Saved data entries:
══════════════════════════════
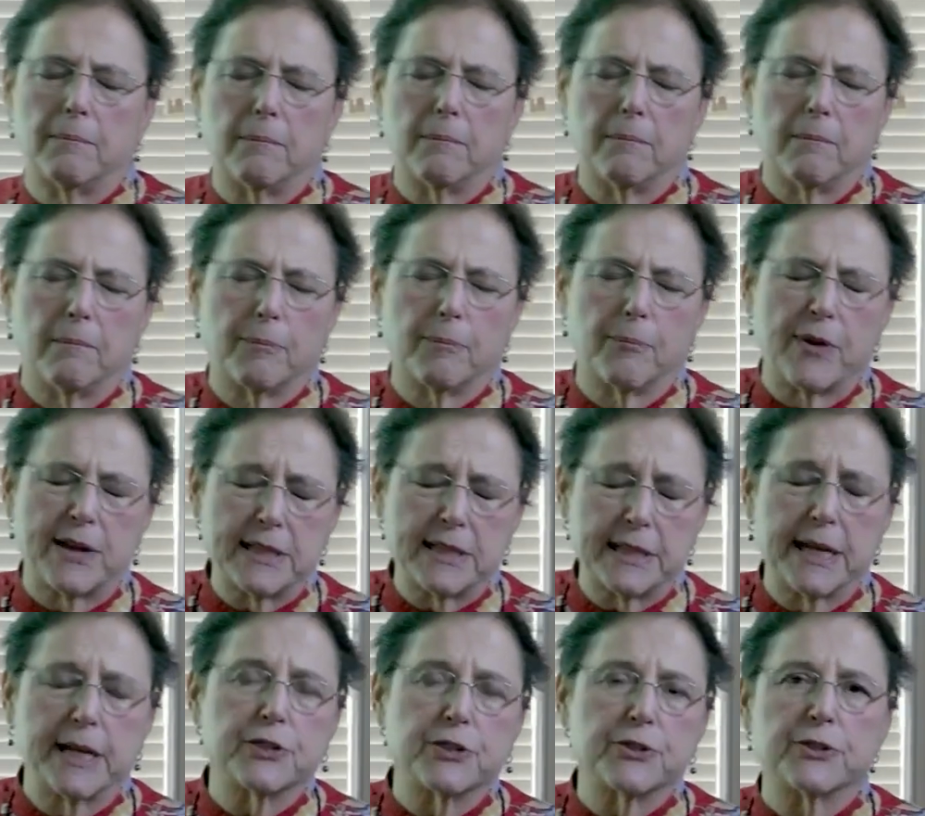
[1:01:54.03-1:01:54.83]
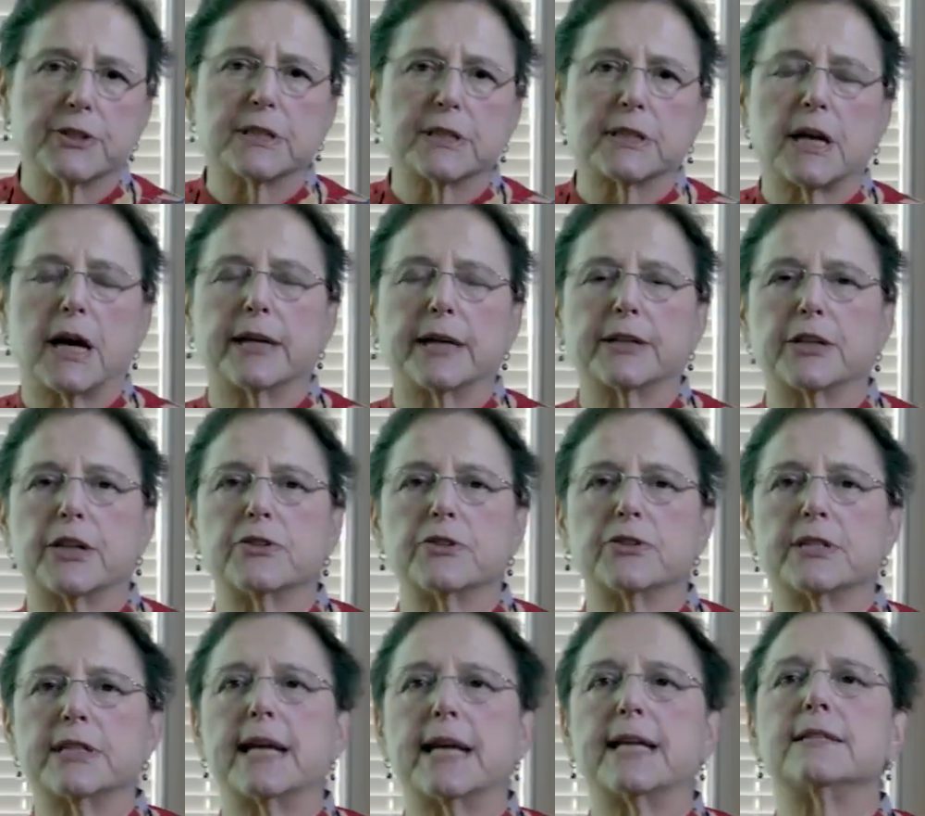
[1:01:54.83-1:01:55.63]
breast cancer is diagnosed
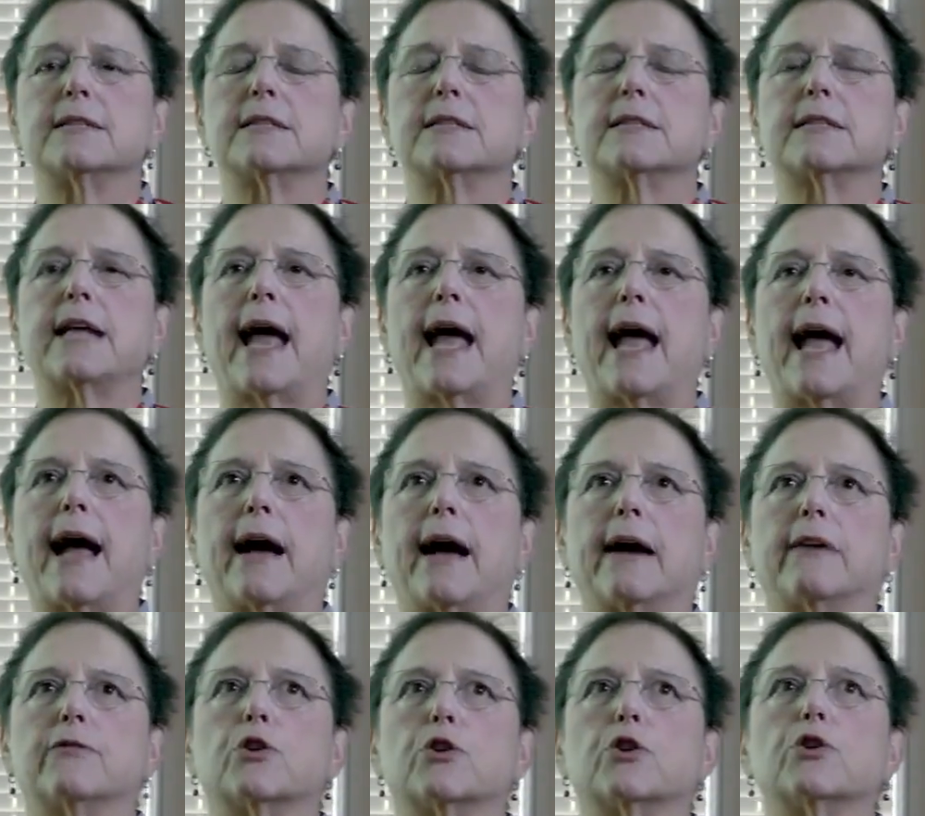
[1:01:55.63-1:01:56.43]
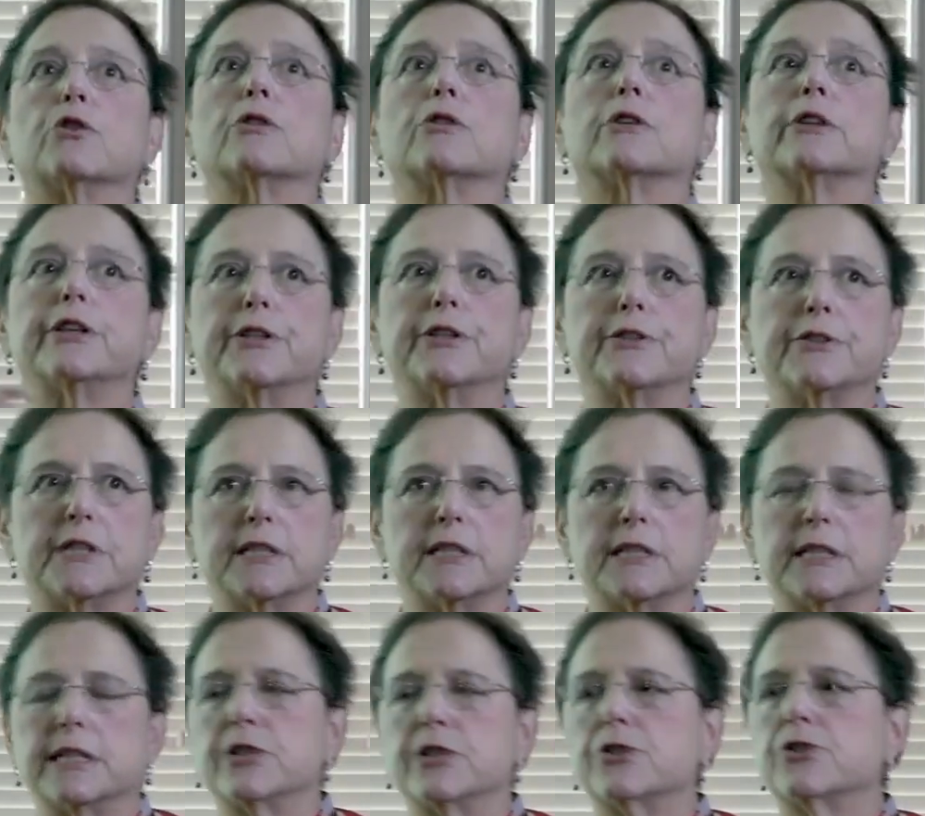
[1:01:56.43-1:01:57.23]
tends to have earlier
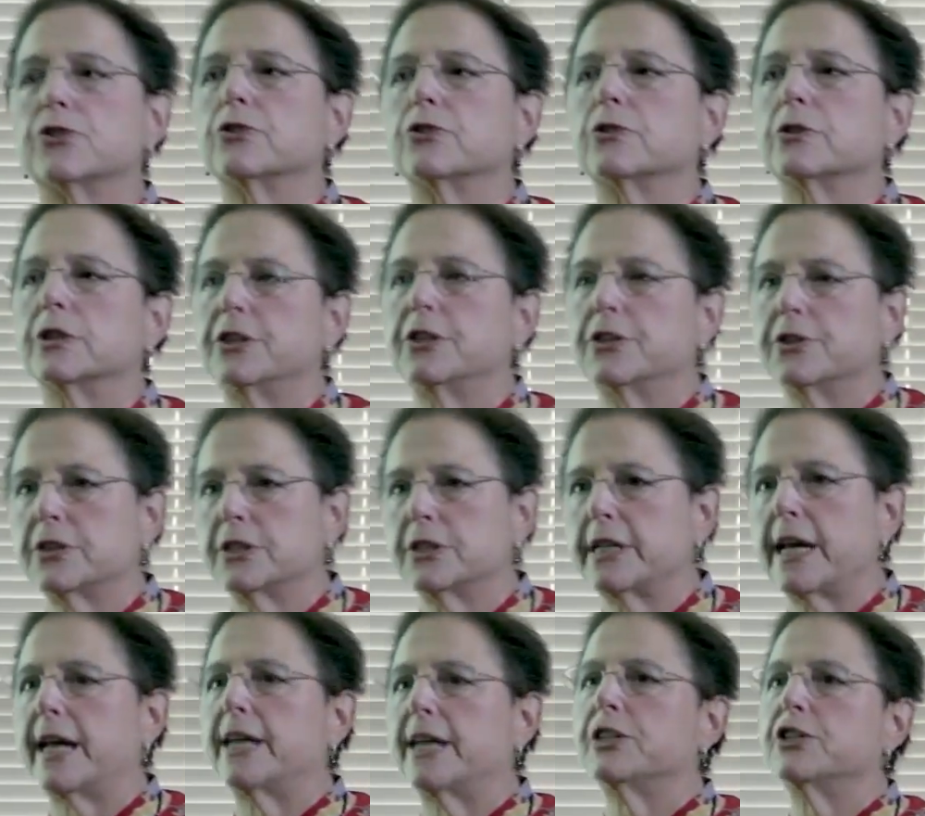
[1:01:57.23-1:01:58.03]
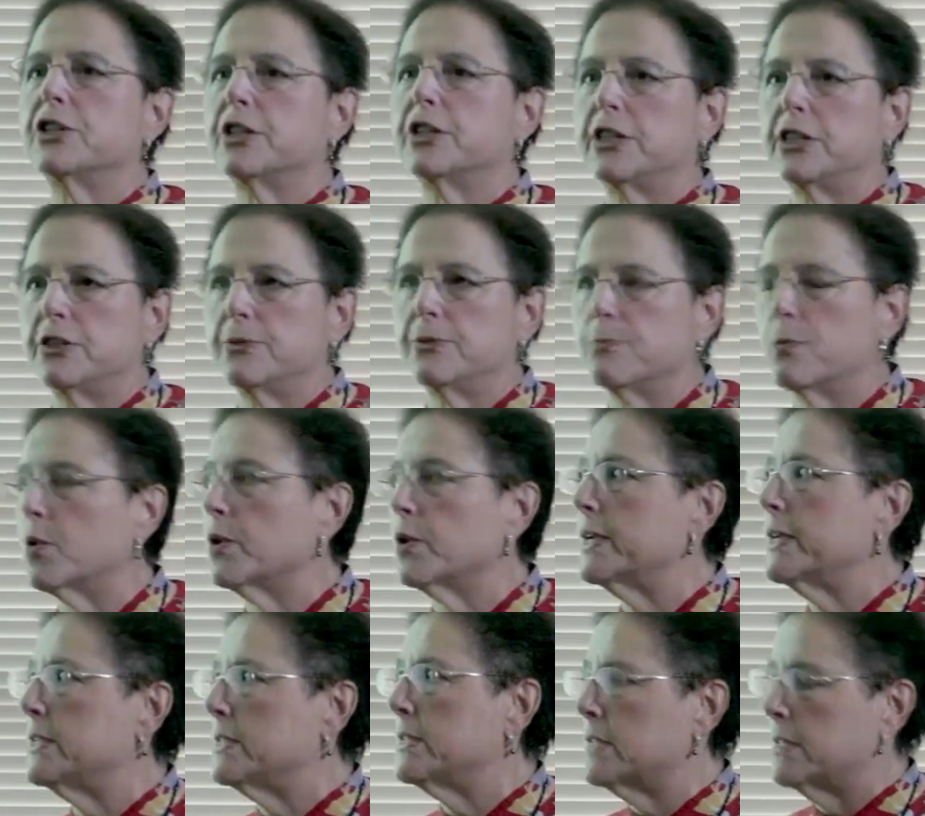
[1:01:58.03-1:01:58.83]
disease, earlier stage, more
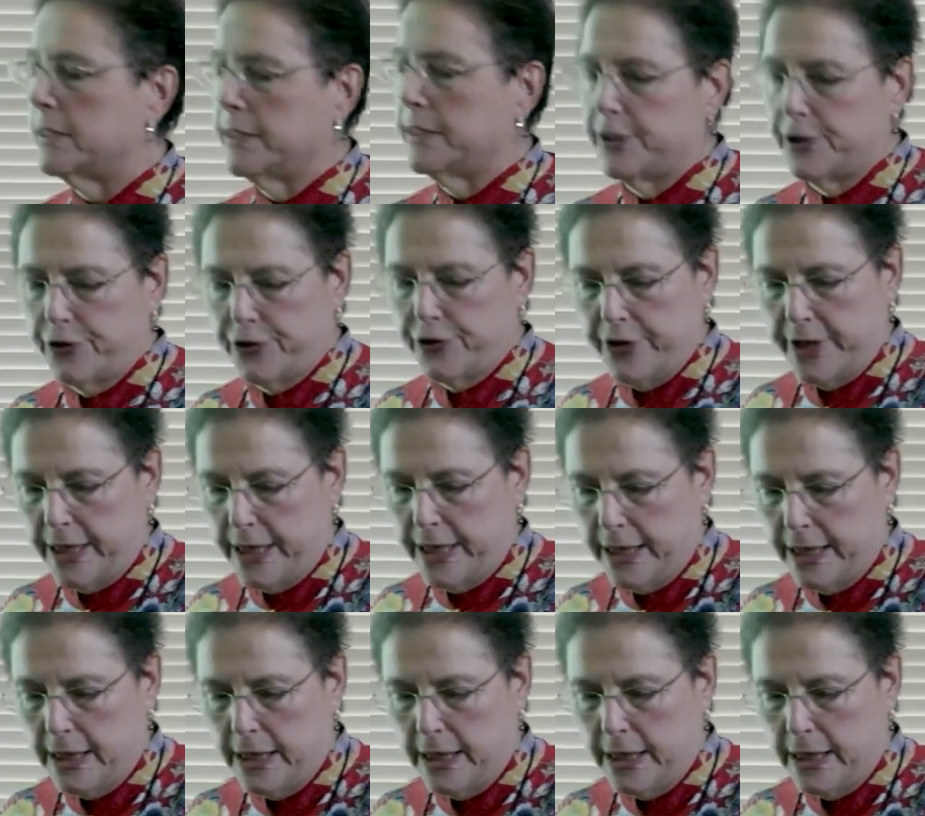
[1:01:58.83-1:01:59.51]
easily treated.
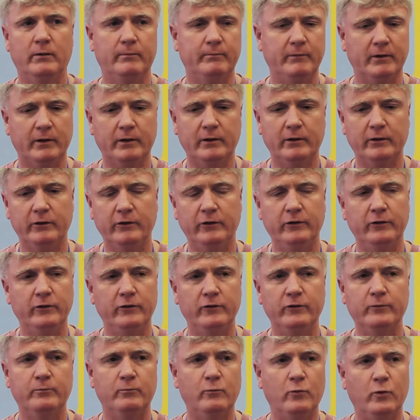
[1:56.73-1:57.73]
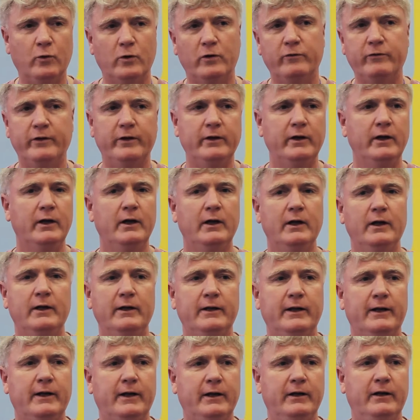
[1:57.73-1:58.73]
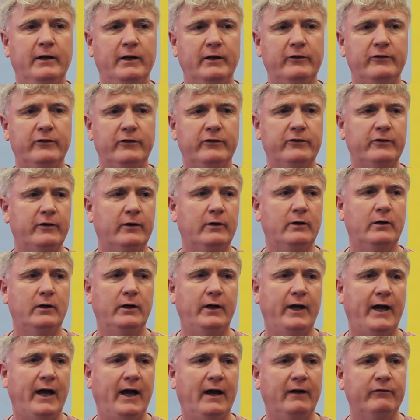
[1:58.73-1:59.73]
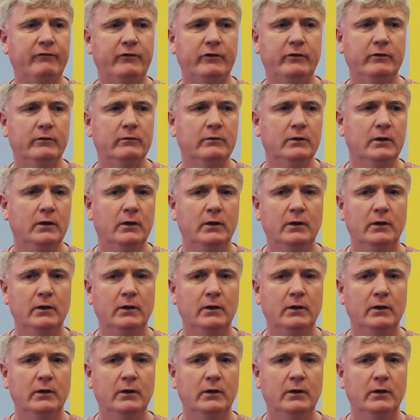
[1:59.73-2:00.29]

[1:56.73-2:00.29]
I'm not going to use more of it than I necessarily have to,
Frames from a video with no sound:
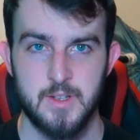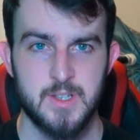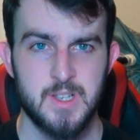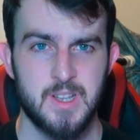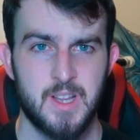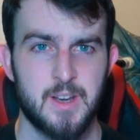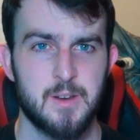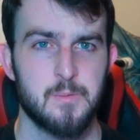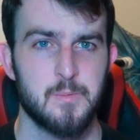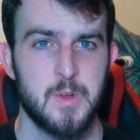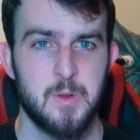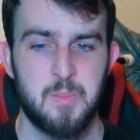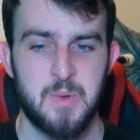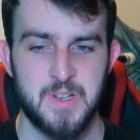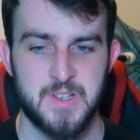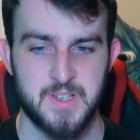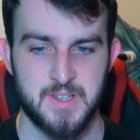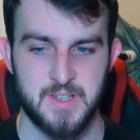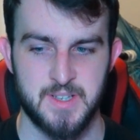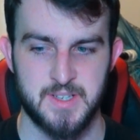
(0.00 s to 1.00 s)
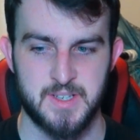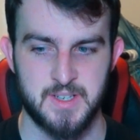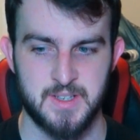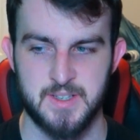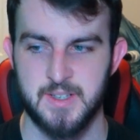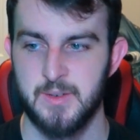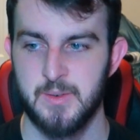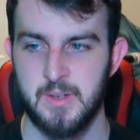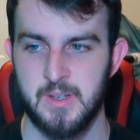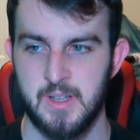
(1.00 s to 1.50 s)
Sorry, there's a lot of repeats on
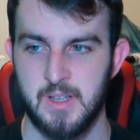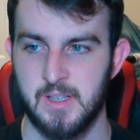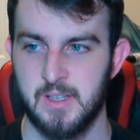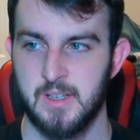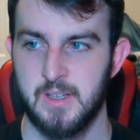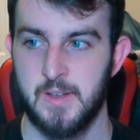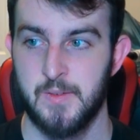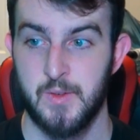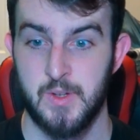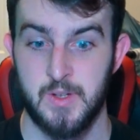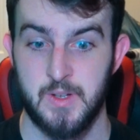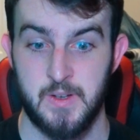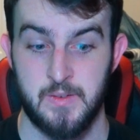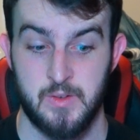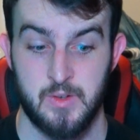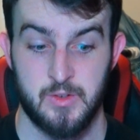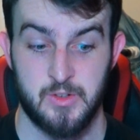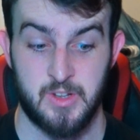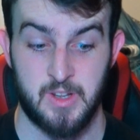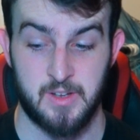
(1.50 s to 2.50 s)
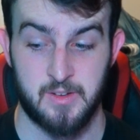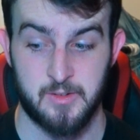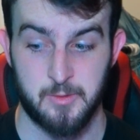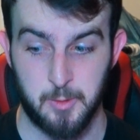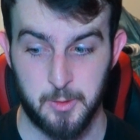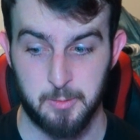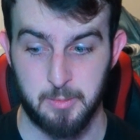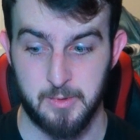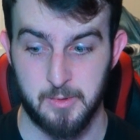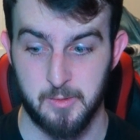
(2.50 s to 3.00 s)
this considering like even even though it's
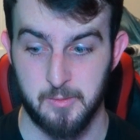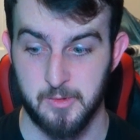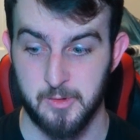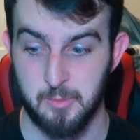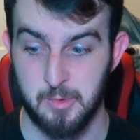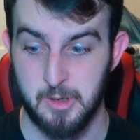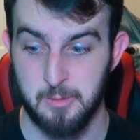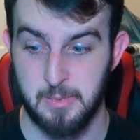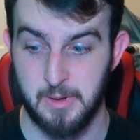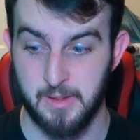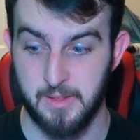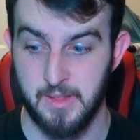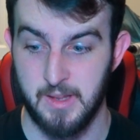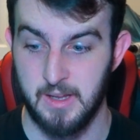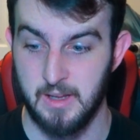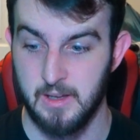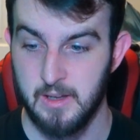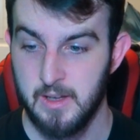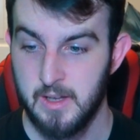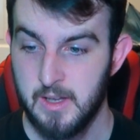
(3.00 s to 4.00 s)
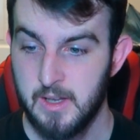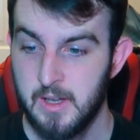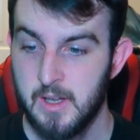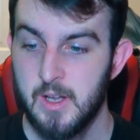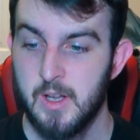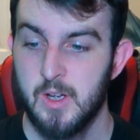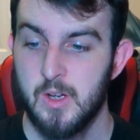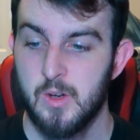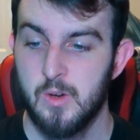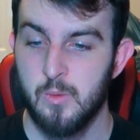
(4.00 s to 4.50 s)
like supposed to be it's a pretty big thing.
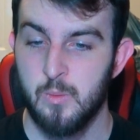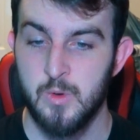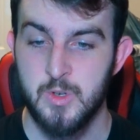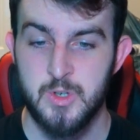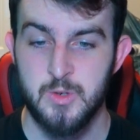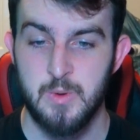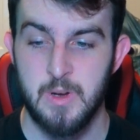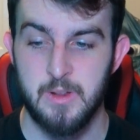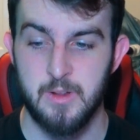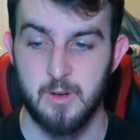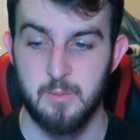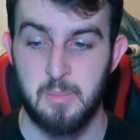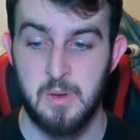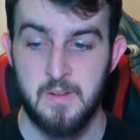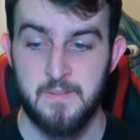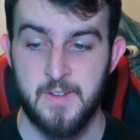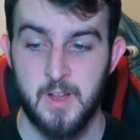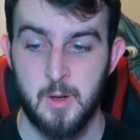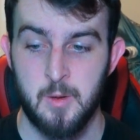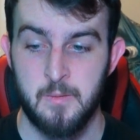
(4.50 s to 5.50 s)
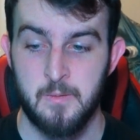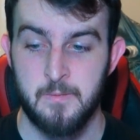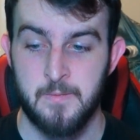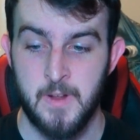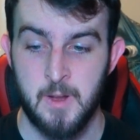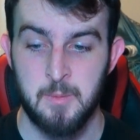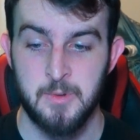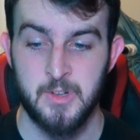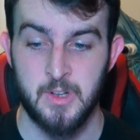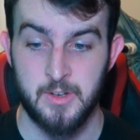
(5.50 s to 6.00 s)
Would you rather be
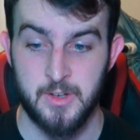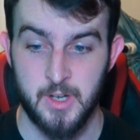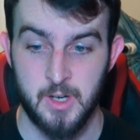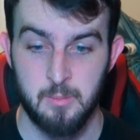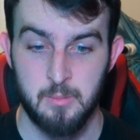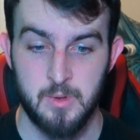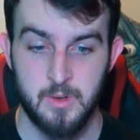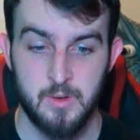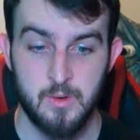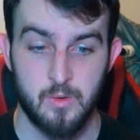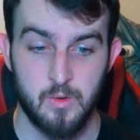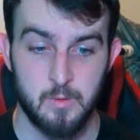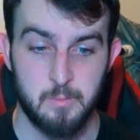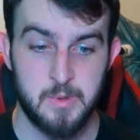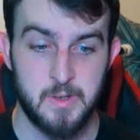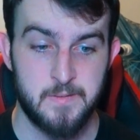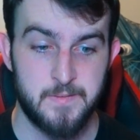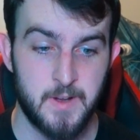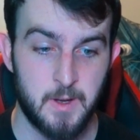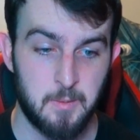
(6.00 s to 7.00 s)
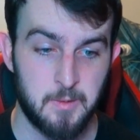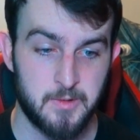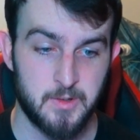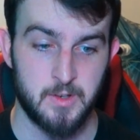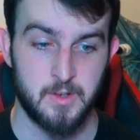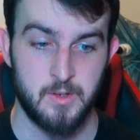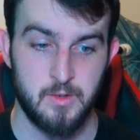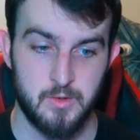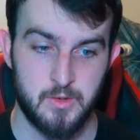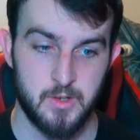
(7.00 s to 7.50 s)
fam famous on Tumblr or be
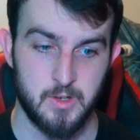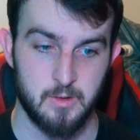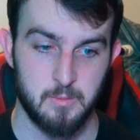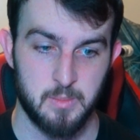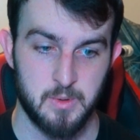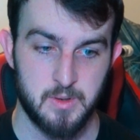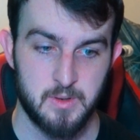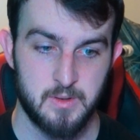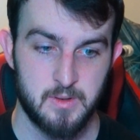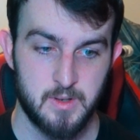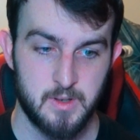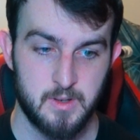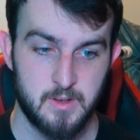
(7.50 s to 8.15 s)
famous on YouTube?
══════════════════════════════
Work to complete: If a picture sits between the line containing "[1:01:57.23-1:01:58.03]" and the line containing "(3.00 s to 4.00 s)", leave it out, and return the lines of that range above exactly, both ends included.

Expected output:
[1:01:57.23-1:01:58.03]
[1:01:58.03-1:01:58.83]
disease, earlier stage, more
[1:01:58.83-1:01:59.51]
easily treated.
[1:56.73-1:57.73]
[1:57.73-1:58.73]
[1:58.73-1:59.73]
[1:59.73-2:00.29]

[1:56.73-2:00.29]
I'm not going to use more of it than I necessarily have to,
Frames from a video with no sound:
(0.00 s to 1.00 s)
(1.00 s to 1.50 s)
Sorry, there's a lot of repeats on
(1.50 s to 2.50 s)
(2.50 s to 3.00 s)
this considering like even even though it's
(3.00 s to 4.00 s)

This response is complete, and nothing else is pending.